Lately I have felt more and more uncomfortable about the tooling I'm currently working with. I feel a lot of the tools are not helping me reaching my goal. Frankly their in my way. The whole thing started when I started using ReSharper and saw what an IDE is about. ReSharper truly helps you accomplish things. It keeps you focused on your real goal: producing quality code. The only bad thing about ReSharper is that it's tied to Visual Studio. Visual Studio has become a horrid beast of an application. It's packed with features that to me has nothing to do with the application I use to write code. It doesn't help me any more than it's in my way.
My second wakeup call was when I started using Git. Specially after watching Linus Torvalds talking about he's ideas behind it and why he made it like he did. One of the reasons he says was to create a source control system that does it's job well and doesn't get in your way. And he succeeded! When working with Git you have to deal with it when you pull, commit or push. And those are the times you're supposed to deal with source control. You shouldn't have to deal with source control because you want to edit a file or having the source control system insert padlocks left right and center. You shouldn't have to think about whether your computer is online or offline when you work with your code. Going back to working with TFS made me realize how much time I waste using a tool. Time that I could have spent solving real problems.
Ok, that was the venting part :) Now to something a little more constructive. I have been thinking about how my ideal set of tools would look and what would be important. There are some points I really want to focus on. The first point applies as well to code: SEPARATION OF CONCERNS! Each tool should help you solve a single problem and it should do it well, extremely well. Second, as mentioned it should stay out of your way. It should know what it's trying to help you solve and act like that twin that completes your sentences. Third, it should not compromise. When you work with a mess of a project having everything depending on everything it should be painful. The tool should keep it's focus on helping you produce quality code and not make compromises to help dealing with a festering pile like Uncle Bob puts it.

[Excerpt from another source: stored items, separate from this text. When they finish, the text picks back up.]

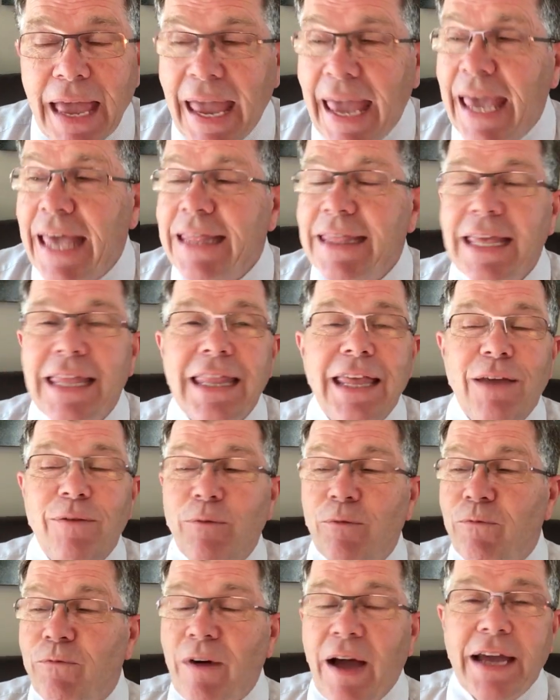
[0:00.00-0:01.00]
And then they
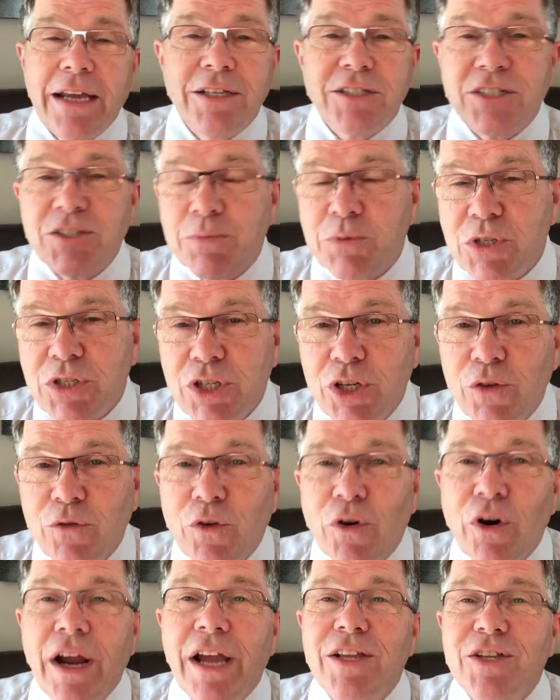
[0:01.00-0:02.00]
find some
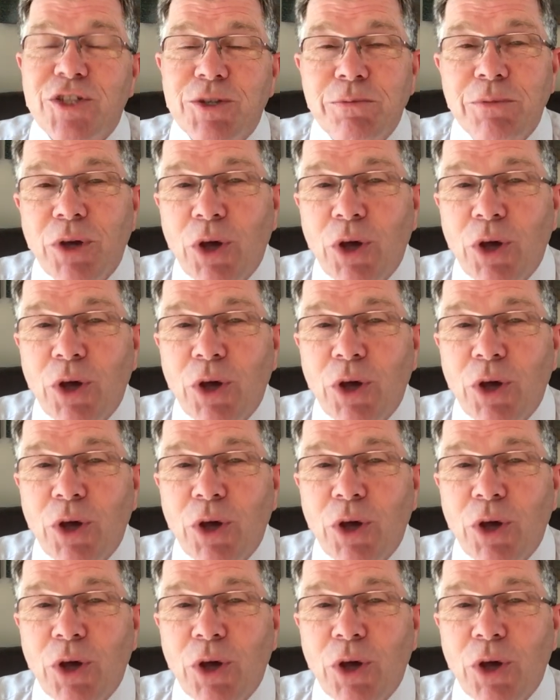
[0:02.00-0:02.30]
silver and some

First off let's deal with what we call the IDE. To me an IDE is notepad+ReSharper+navigation, and that's what I think it should be. It should be there to help us produce quality code as efficiently as possible providing intellisense, auto complete, refactoring and everything that has to do with writing code. And that to me has nothing to do with building binaries, running tests, debugging and deploying. Though I understand why IDE's have ended up where they are it's time to move on. We're no longer hacking and hoping. We don't set breakpoints and step through half the application as part of our work pattern. We write code and watch tests fail and pass. To me the IDE is about efficiently writing code.
Of course we need to compile and run tests and that should be it's own tool. We already have continuous testing tools like JUnitMax, Ruby's autotest and AutoTest.NET which I'm currently working on (add cheesy commercial part here). This tool should basically stay out of your way. The only time we would want to interact with this tool is when we have broken something. It should build and run only what it needs to and only grab our attention when something has gone wrong. This is the tool that would bind the editor and the debugger together. When something has gone wrong we should be able to get the right and enough information. When builds or tests fail we should be able to easily move to the right file and position in the editor to fix whatever is wrong.
Now to the debugger. The way I see it debuggers the way they work today are optimized for full system debugging not the simple "now what the heck did I just do to fail this test". And that's what I'm looking for 95% of the time. For these types of tasks I don't think that debugging through the IDE is helping. I don't think displaying the code file by file, class by class, function by function like it's written is the best way. And certainly not stepping through it. Something I do think would be more efficient is analyzing a series of snapshots showing where the execution had it's turning point, what threw an exception and things like that. I have tons of idea's that I'm hoping to realize through the ClrSequencer project. I think I'm going to dive a little bit deeper into this in another blog post.
I guess that's enough rambling for tonight. It's probably not the last thing you'll hear from me on the subject. Tooling is very important and tooling should help you not fight you and I have been feeling a lot of the latter lately.